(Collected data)
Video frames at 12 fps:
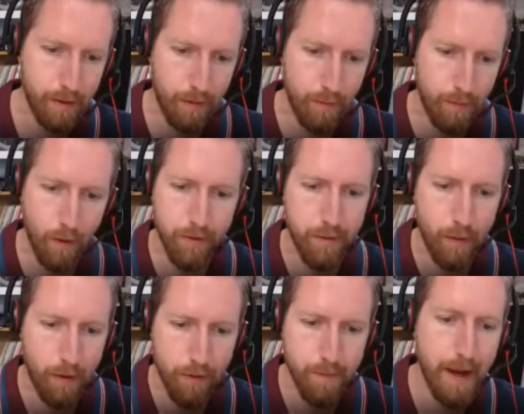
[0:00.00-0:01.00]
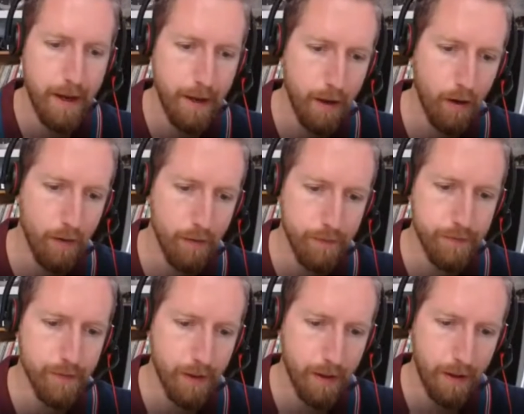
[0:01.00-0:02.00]
what it's made of,
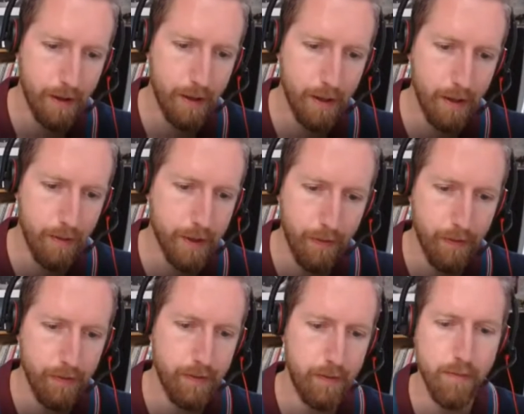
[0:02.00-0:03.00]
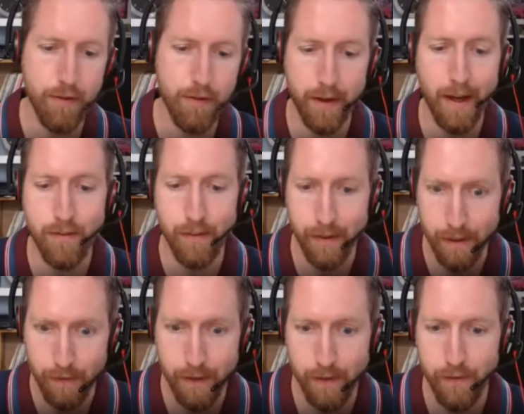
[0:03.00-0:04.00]
occasionally
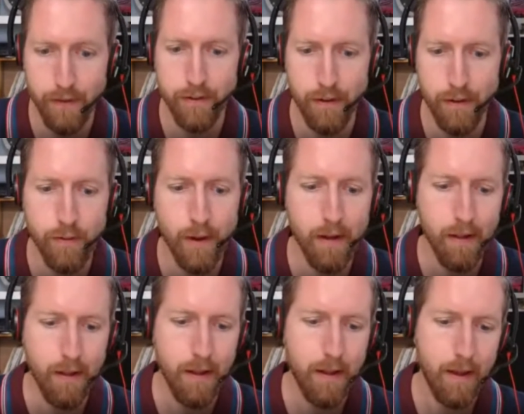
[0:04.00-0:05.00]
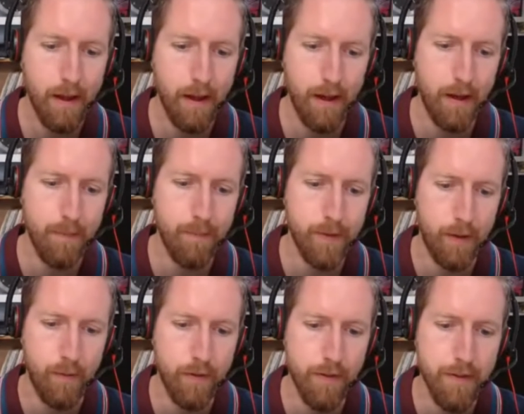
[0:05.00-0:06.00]
the condition as well,
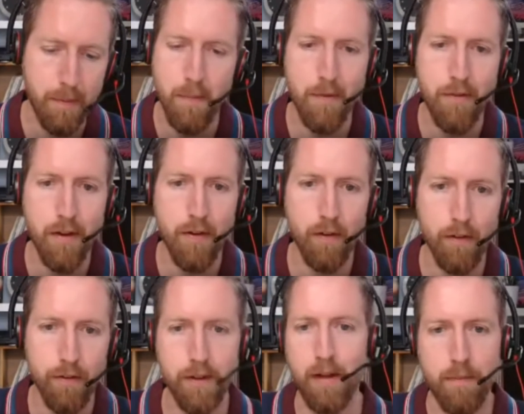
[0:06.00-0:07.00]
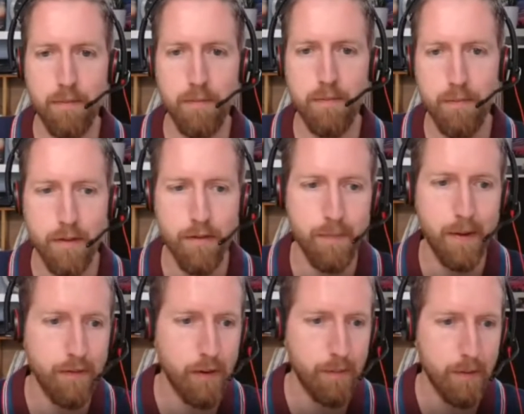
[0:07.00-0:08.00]
the type of materials it's
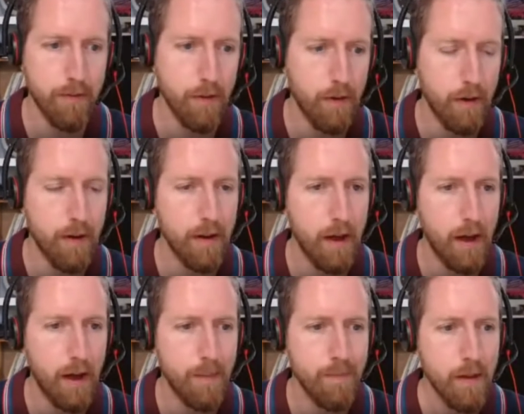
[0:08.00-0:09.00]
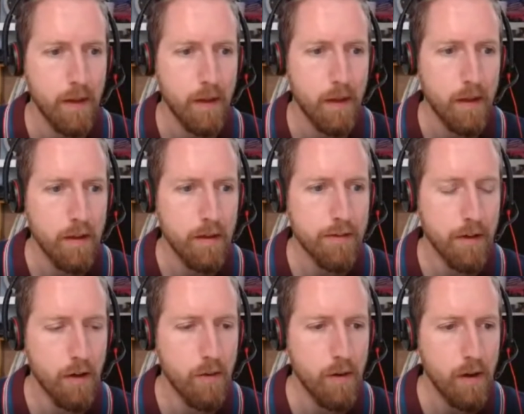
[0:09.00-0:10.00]
made from, and so on. So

● **Exercise aim**:
Would you print, exactly as they appear, the lines from the line with "[0:06.00-0:07.00]" through the end of the entries above, leaving out the pictures?

● **Result of this exercise**:
[0:06.00-0:07.00]
[0:07.00-0:08.00]
the type of materials it's
[0:08.00-0:09.00]
[0:09.00-0:10.00]
made from, and so on. So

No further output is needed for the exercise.